Available data below:

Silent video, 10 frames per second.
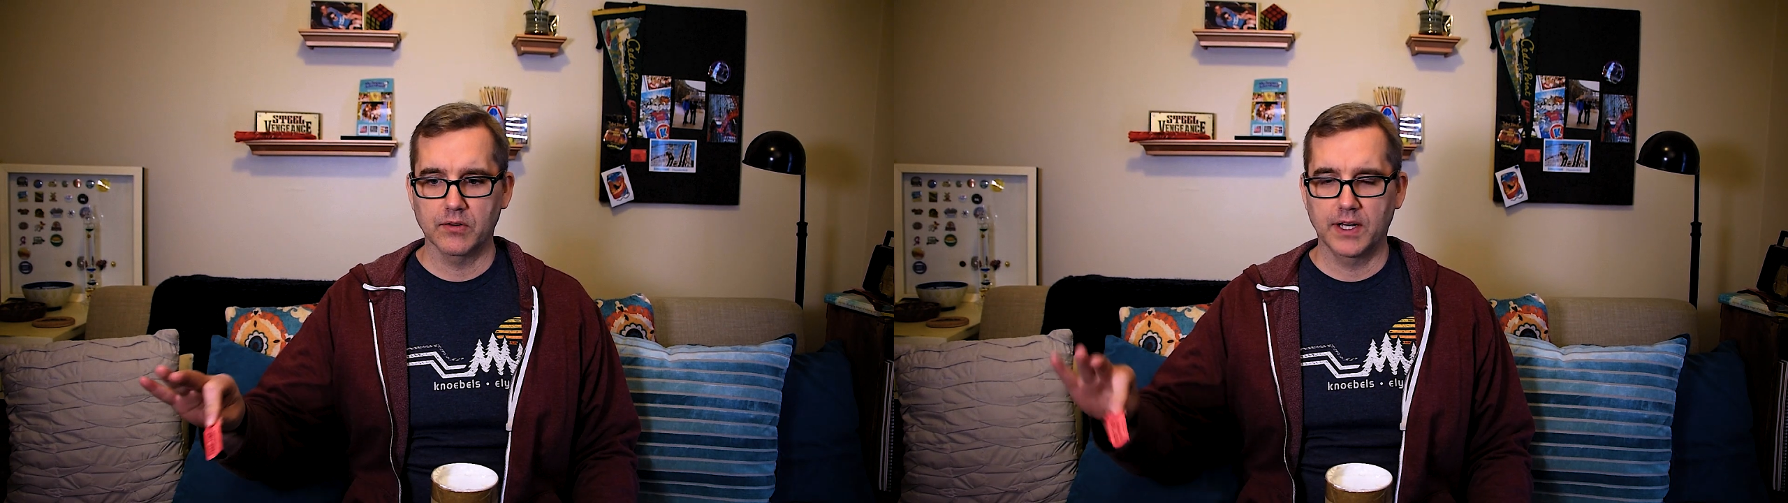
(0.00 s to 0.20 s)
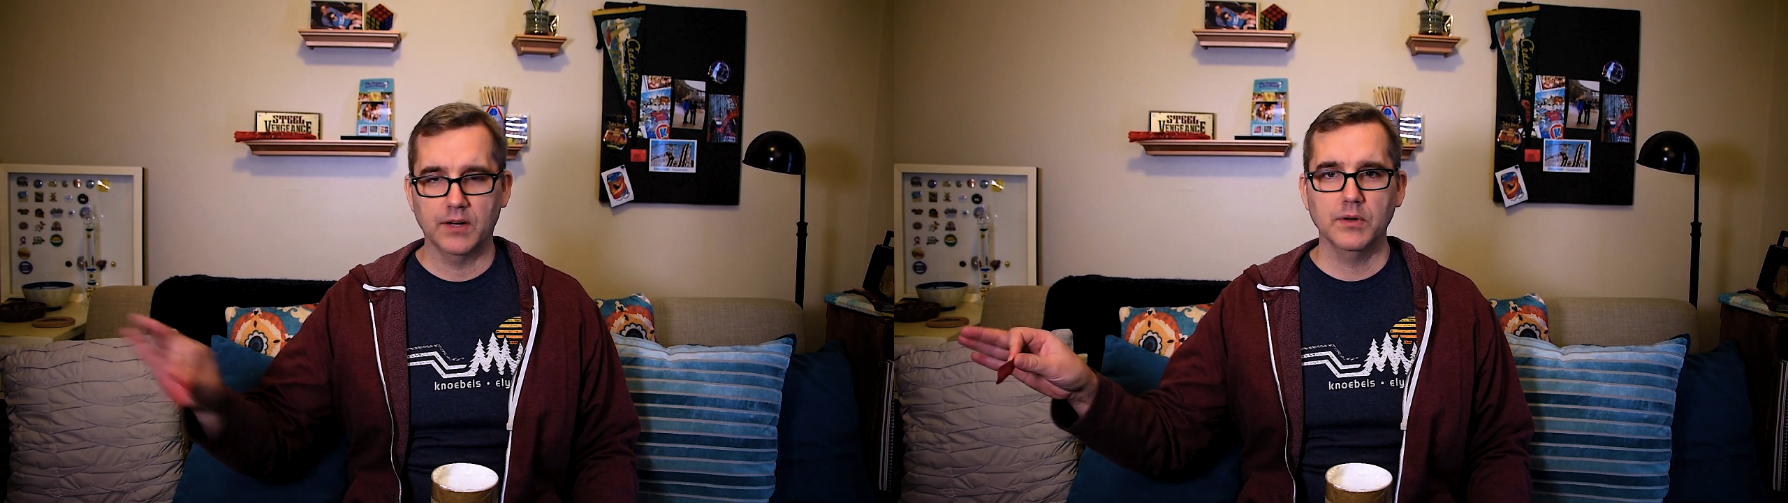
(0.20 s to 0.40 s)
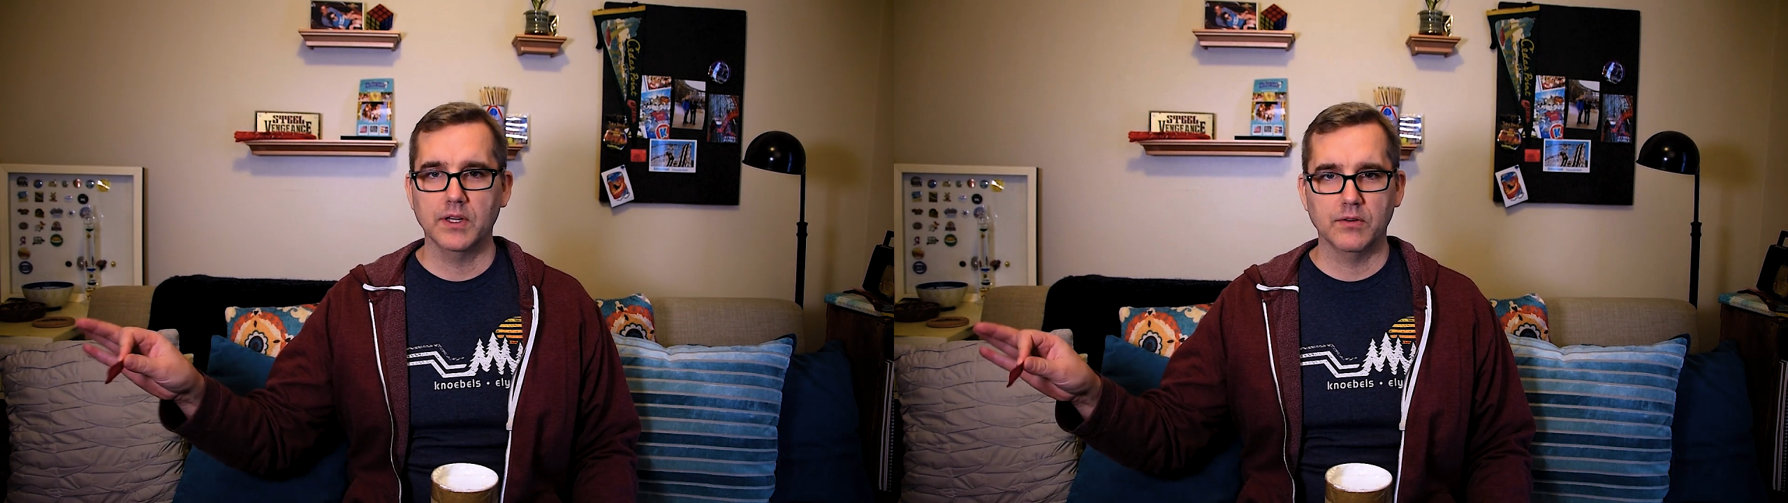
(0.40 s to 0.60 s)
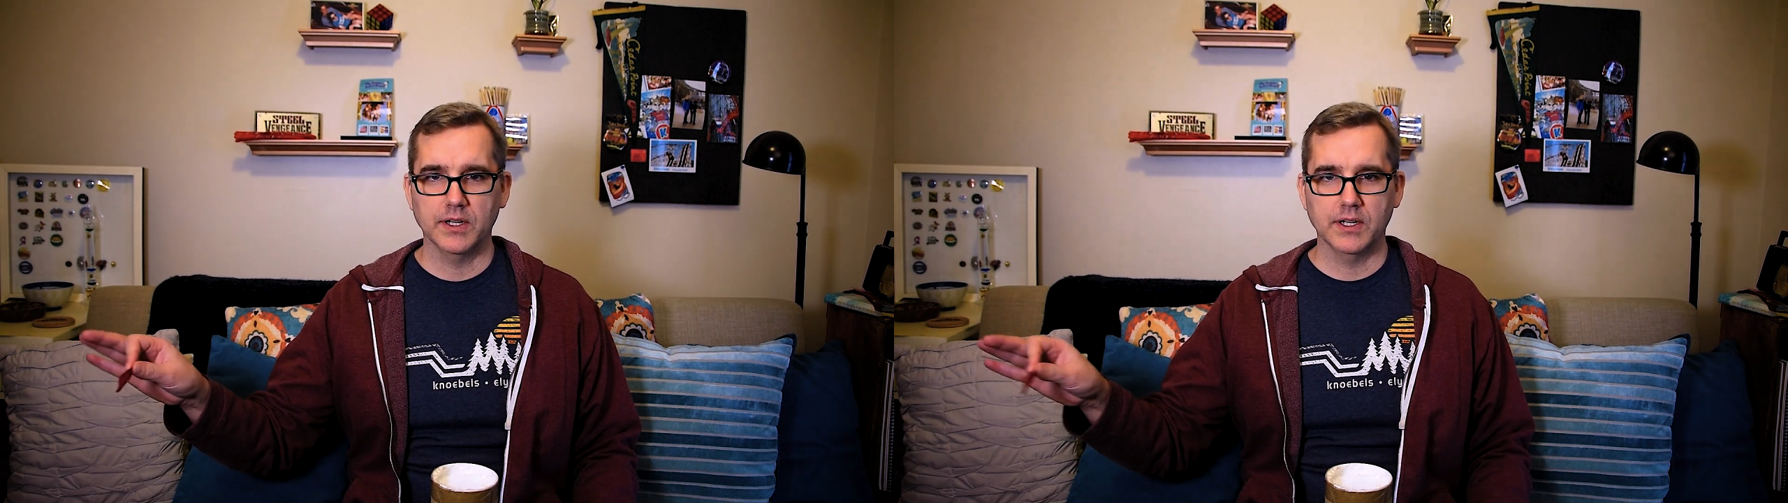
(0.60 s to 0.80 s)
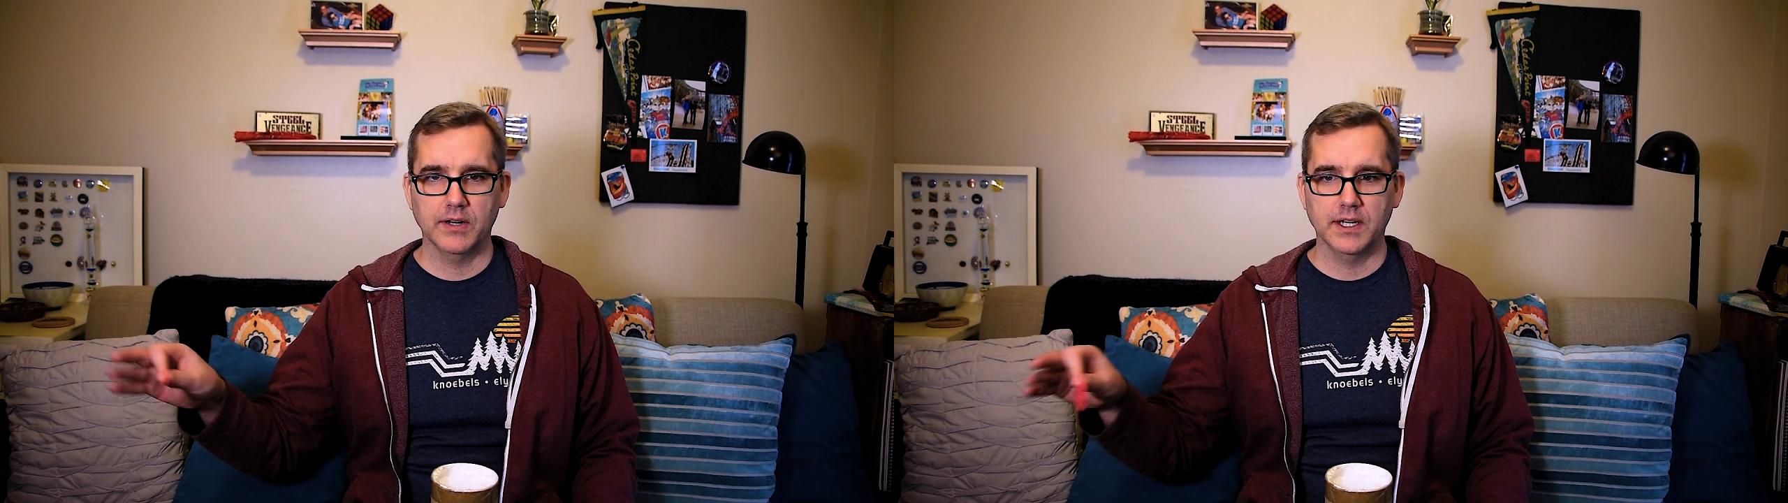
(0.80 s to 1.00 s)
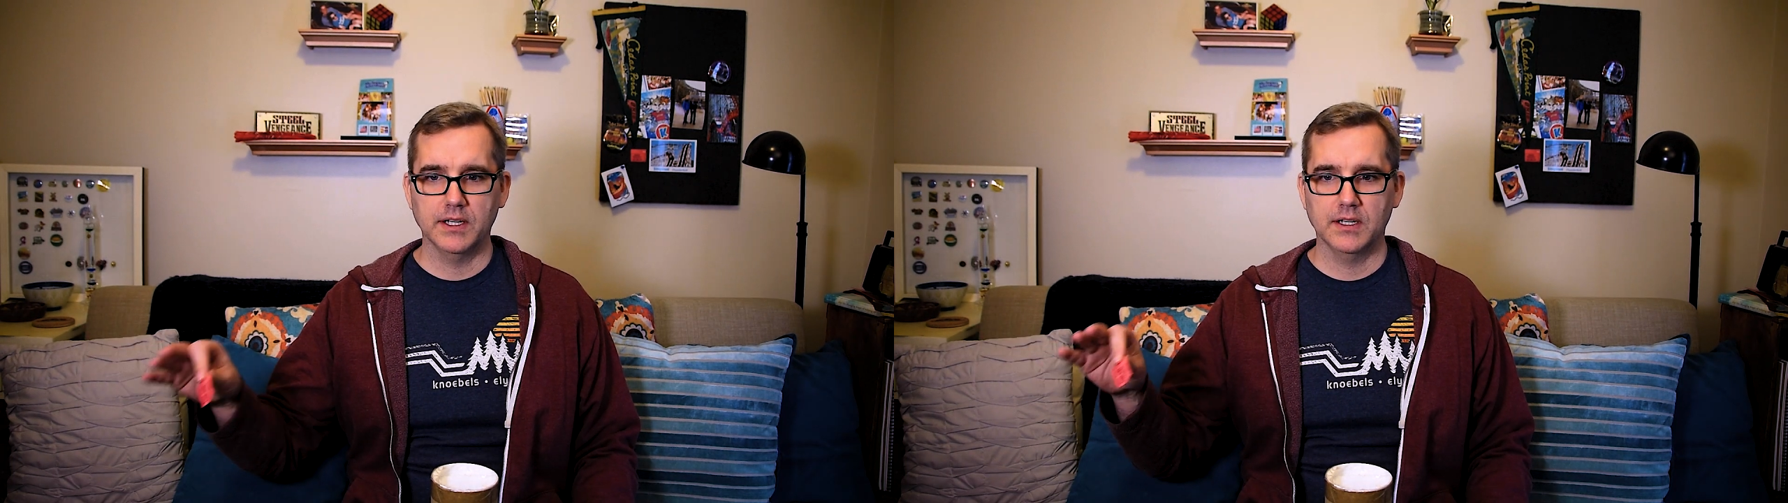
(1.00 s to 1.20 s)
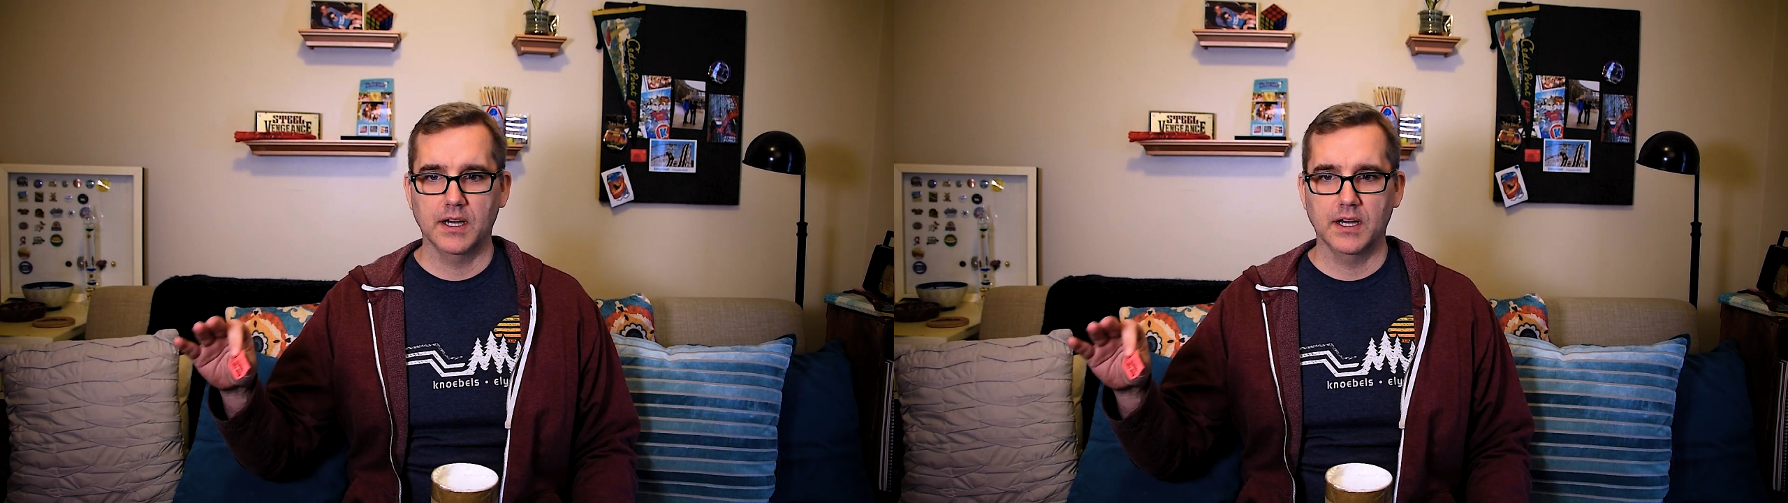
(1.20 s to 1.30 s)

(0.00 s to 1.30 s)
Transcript: really great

End of Available data.

Task prompt: Reproduce word for word the lines from the one containing "(0.40 s to 0.60 s)" through the end of the data, both ends kept. Drop the pictures.

Problem solution:
(0.40 s to 0.60 s)
(0.60 s to 0.80 s)
(0.80 s to 1.00 s)
(1.00 s to 1.20 s)
(1.20 s to 1.30 s)

(0.00 s to 1.30 s)
Transcript: really great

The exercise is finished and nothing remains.